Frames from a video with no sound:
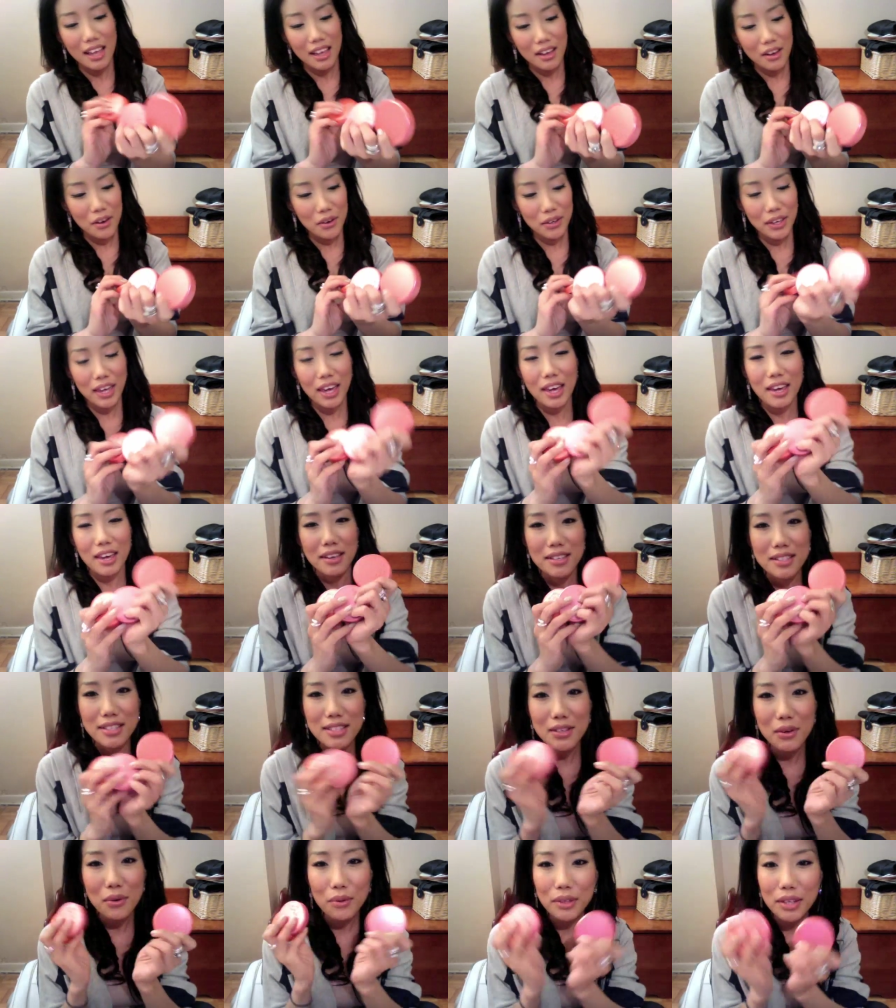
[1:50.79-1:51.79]
Okay,
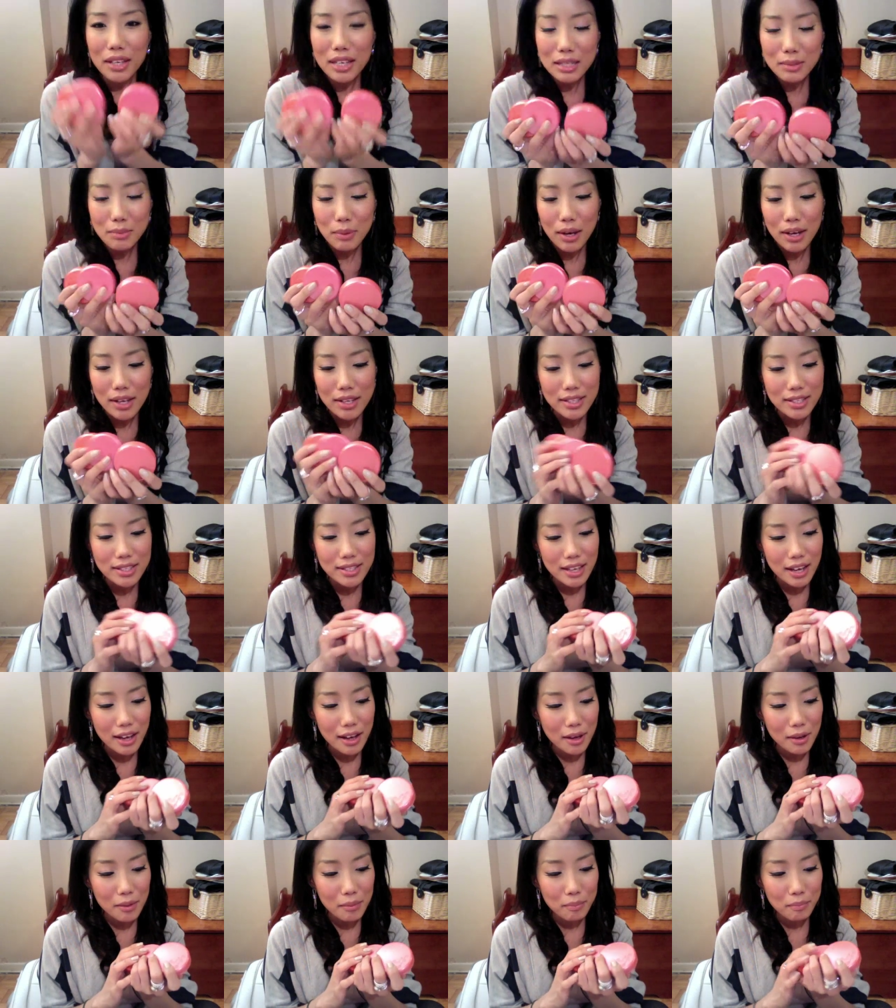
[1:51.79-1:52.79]
so these ones,
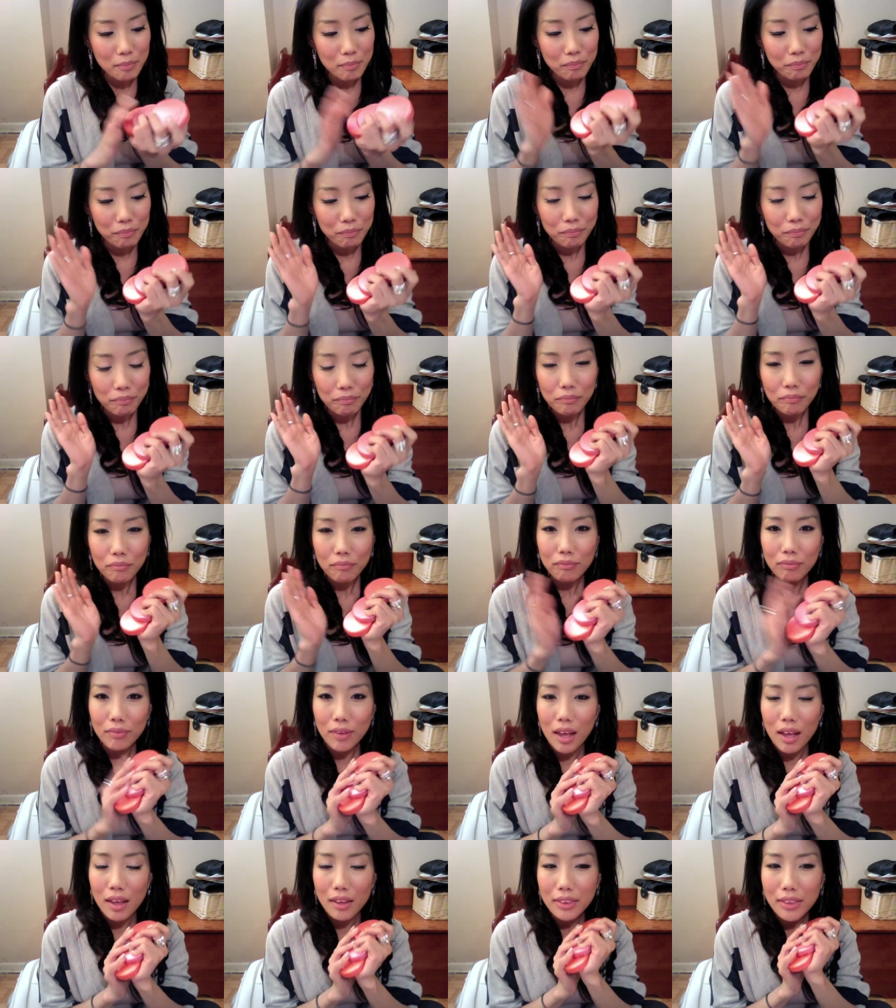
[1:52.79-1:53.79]
um,
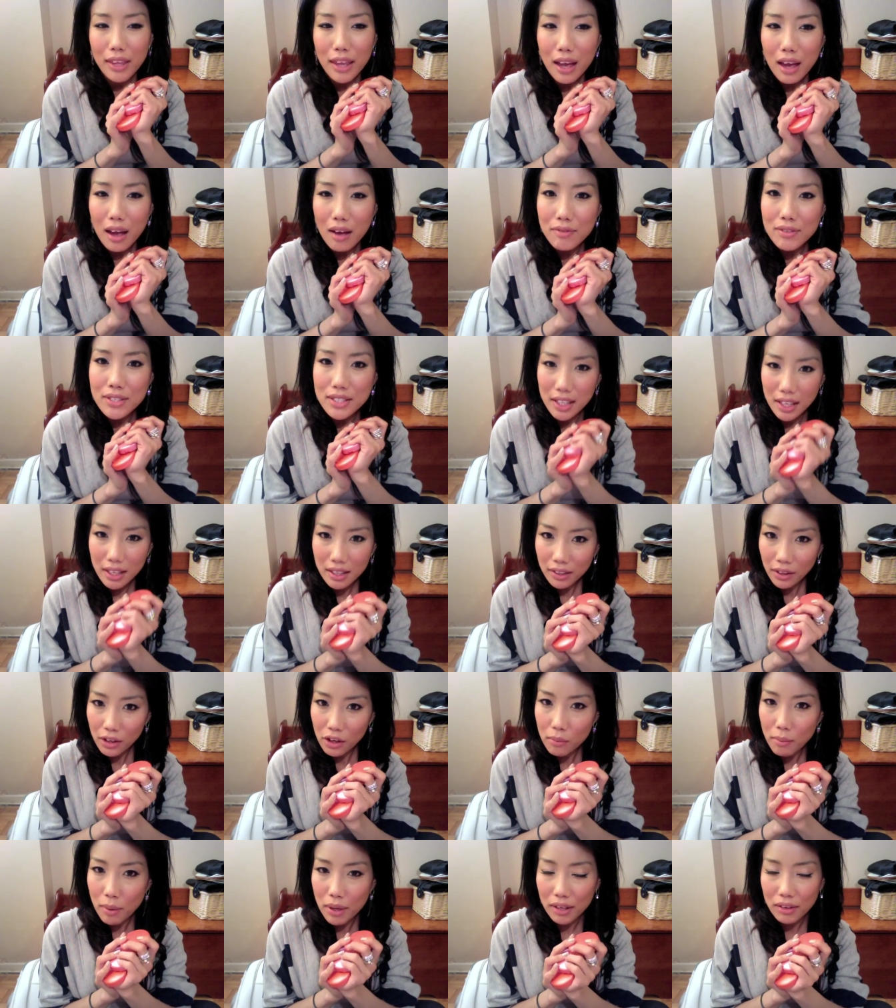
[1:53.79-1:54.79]
they have
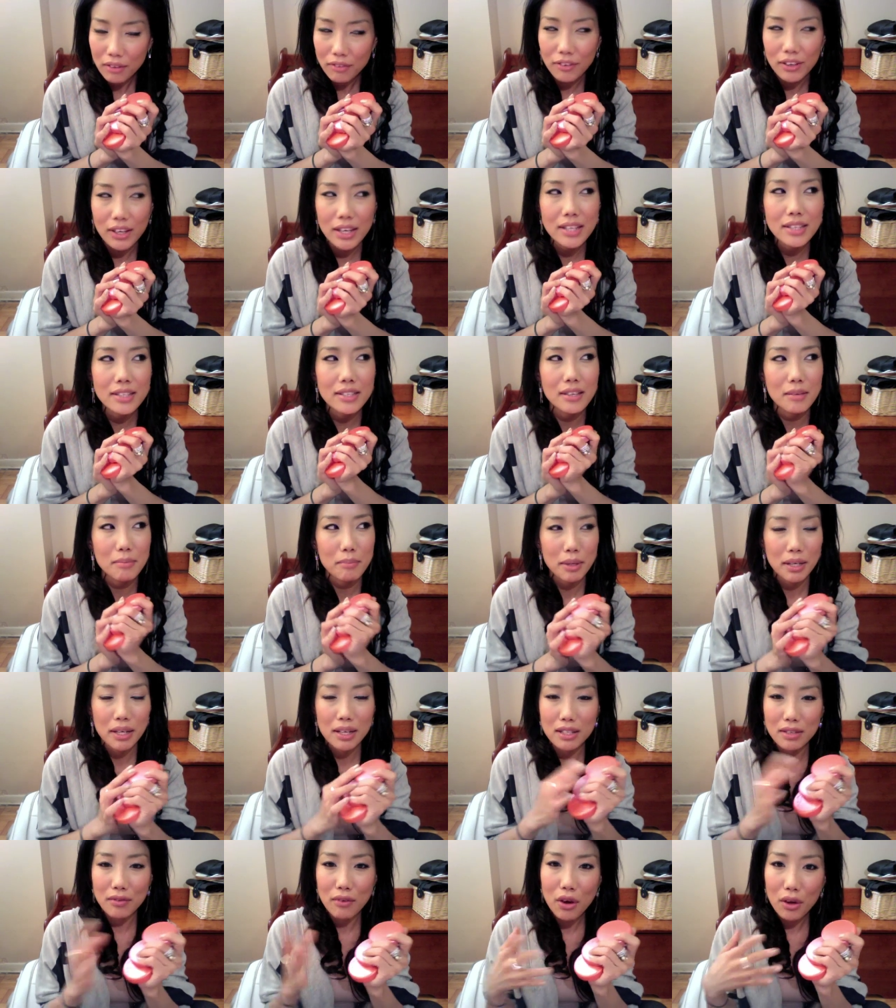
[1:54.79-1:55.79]
skincare benefits
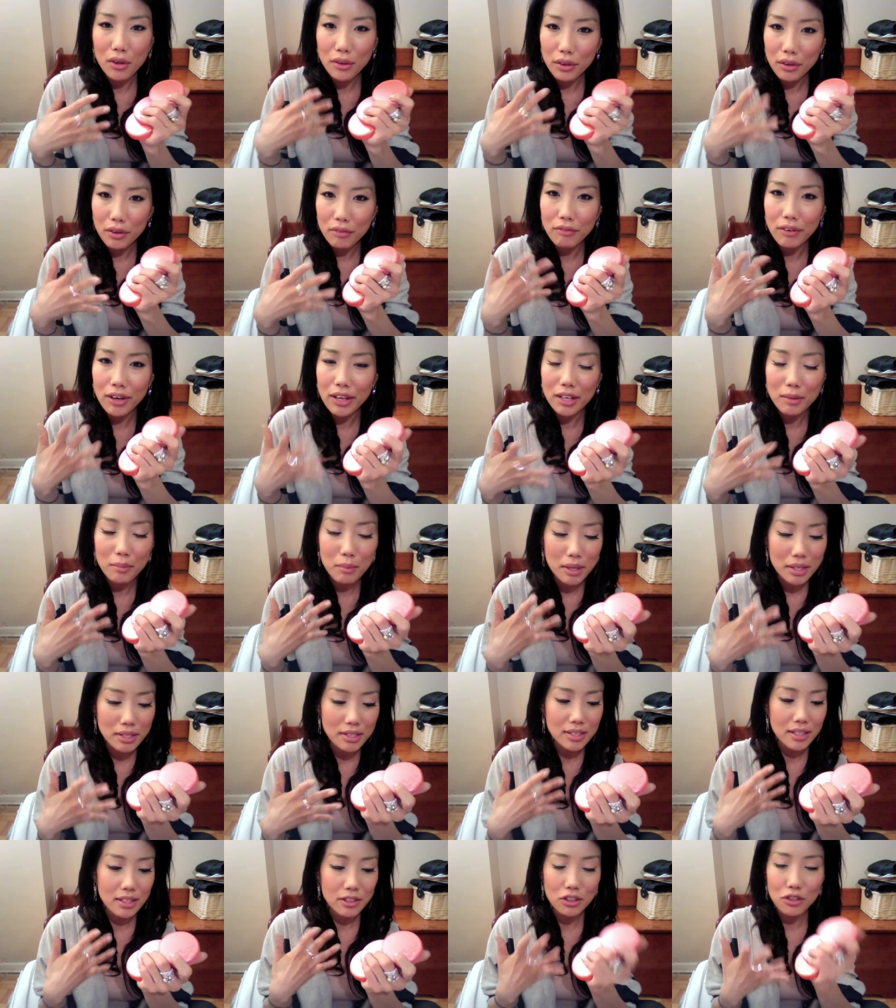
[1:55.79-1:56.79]
because of all the
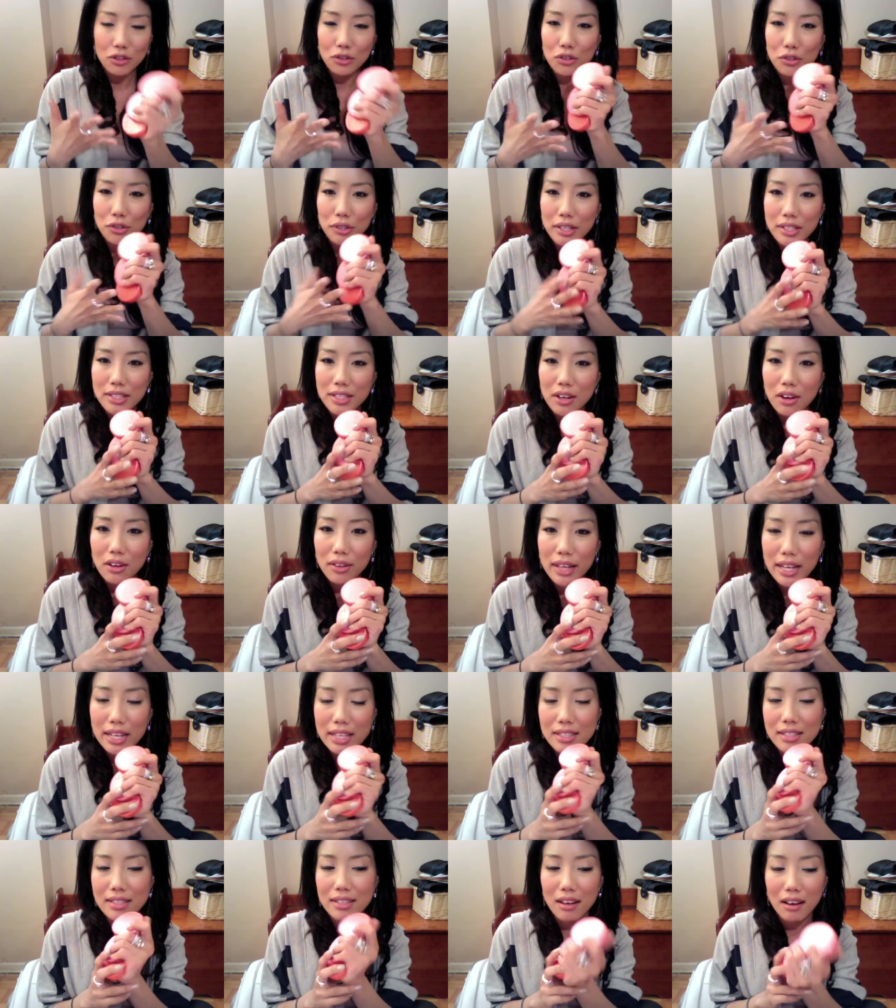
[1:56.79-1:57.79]
vitamins and nutrients and all
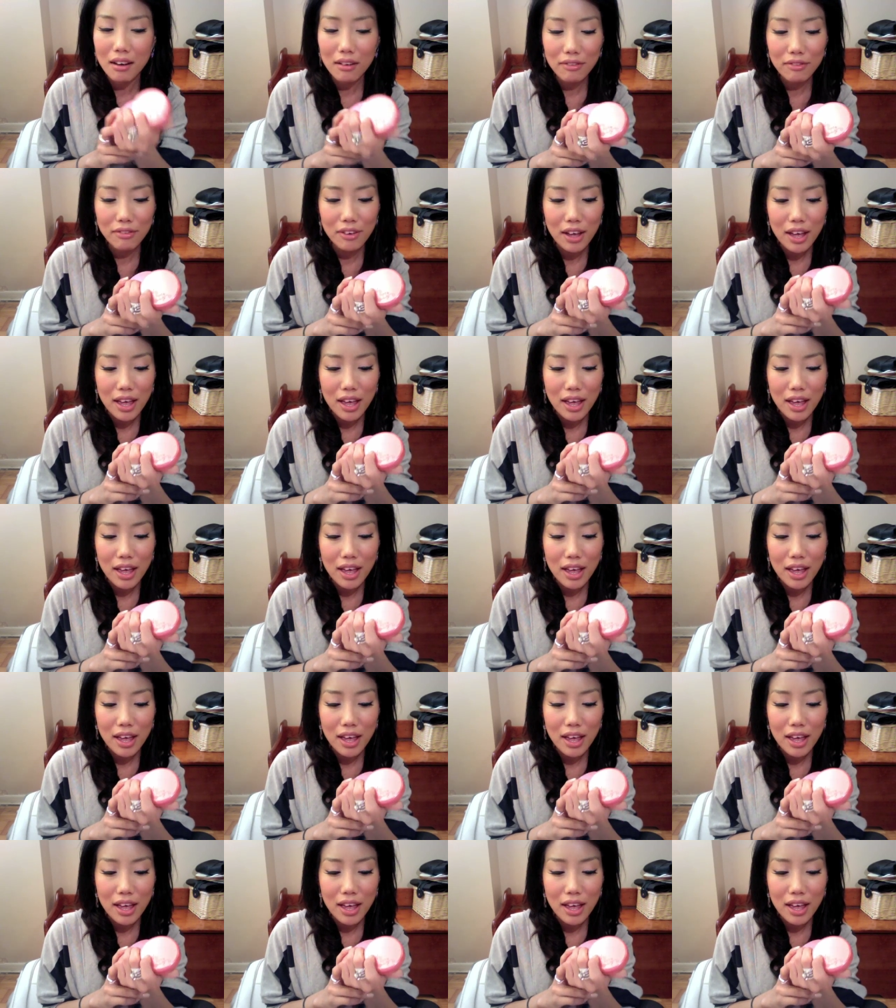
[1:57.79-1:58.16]
that stuff.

======

TASK REQUIREMENTS
Every entry above is to be transcribed exactly, with all pictures left out.

RESPONSE BELOW
Frames from a video with no sound:
[1:50.79-1:51.79]
Okay,
[1:51.79-1:52.79]
so these ones,
[1:52.79-1:53.79]
um,
[1:53.79-1:54.79]
they have
[1:54.79-1:55.79]
skincare benefits
[1:55.79-1:56.79]
because of all the
[1:56.79-1:57.79]
vitamins and nutrients and all
[1:57.79-1:58.16]
that stuff.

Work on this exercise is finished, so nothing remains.